Partnership for data security
Calamu, which launched in 2020, builds what it refers to as a virtual data harbor by compressing, encrypting and breaking data up into fragments. The fragments are re-encrypted and then scattered across on-premises and cloud locations so that only authorized users can access the data, according to the company.
Should any of the fragments be attacked, Lewis said Calamu Protect can isolate that fragment so that others are not infected. Fragments are also backed up so that if a cloud provider or an on-premises location experiences a service interruption, customers will not be affected.
Paul LewisFounder and CEO, Calamu
"We can have a complete outage at one or more locations and still have full access to all of the fragments that are necessary to reassemble the data," Lewis said.
Wasabi is a few years older than Calamu, launching its Hot Cloud Storage service in 2017 and billing it as a cheaper alternative to hyperscalers with no egress fees or API charges.
David Boland, vice president of cloud strategy at Wasabi, said his company was drawn to Calamu's data protection strategy of fragmenting data across different storage locations.
"We're both young companies," Boland said. "We're both on the growth path, we've both got the technology that differentiates us."
Boland said Wasabi's stance on egress charges, which have been around since the early 2000s when networks were more expensive, will be incorporated into this partnership. These charges haven't changed much, even though the rest of the architecture has, he said. It was decided not to include the charges as a means of differentiating Wasabi from other companies and for the benefit of the customer.
A good step that raises questions
Henry Baltazar, a research director at 451 Research, said that in these times when ransomware is such a threat, companies are focused on security, and have expressed hesitancy about putting data into cloud-based storage.
"There's a fear of losing control in terms of security of the data," Baltazar said.
He said Calamu's data fragmenting and encryption adds an additional layer of security for cloud storage.
Baltazar said the Calamu-Wasabi partnership is a good step, but he hopes that it continues with other companies joining.

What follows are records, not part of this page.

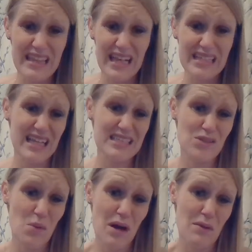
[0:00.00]
That's
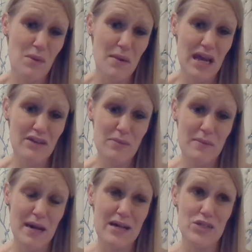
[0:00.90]
not what I want my life to be
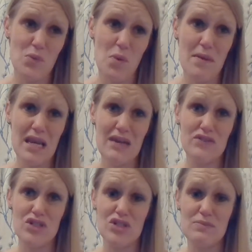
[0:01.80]
about. I don't want my life to
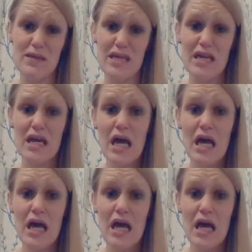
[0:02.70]
just be,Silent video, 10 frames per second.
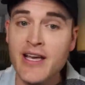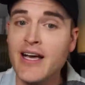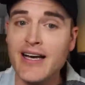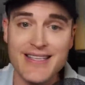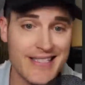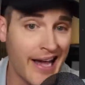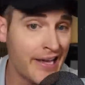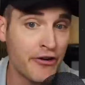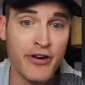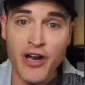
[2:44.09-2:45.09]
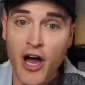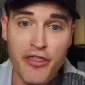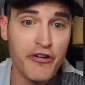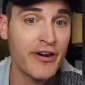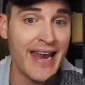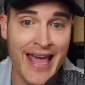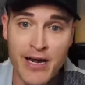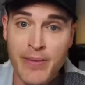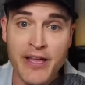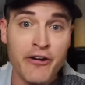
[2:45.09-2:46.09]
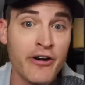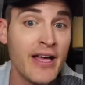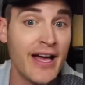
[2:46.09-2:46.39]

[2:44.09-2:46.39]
a designer, an author, an animator,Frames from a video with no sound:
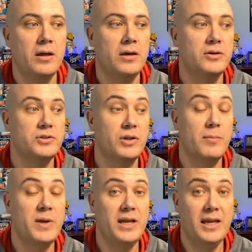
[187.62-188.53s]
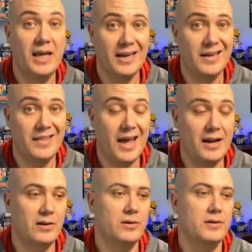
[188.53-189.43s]
So let me get into that a
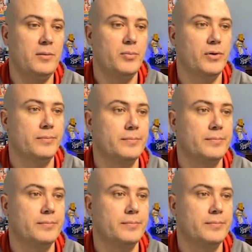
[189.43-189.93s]
little deeper.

"I'd like to see an extension of this partnership where they will have more players," Baltazar said. "Right now, this is a Calamu-Wasabi partnership, and this could work, but larger [customers] want to have a multi-cloud strategy."
Marc Staimer, president of Dragon Slayer Consulting, said partnerships between vendors is common, but he questioned whether this partnership benefits Calamu more than Wasabi. He said Wasabi has a good reputation and offers reliable, low-cost storage with no egress fees, something other companies have been trying to emulate. Because of this, Staimer said Calamu gains a relationship with one of the fastest-growing storage companies on the market.
"With two companies partnering you typically need value for both -- each will be able to deliver more business to the other than if they were separate," he said.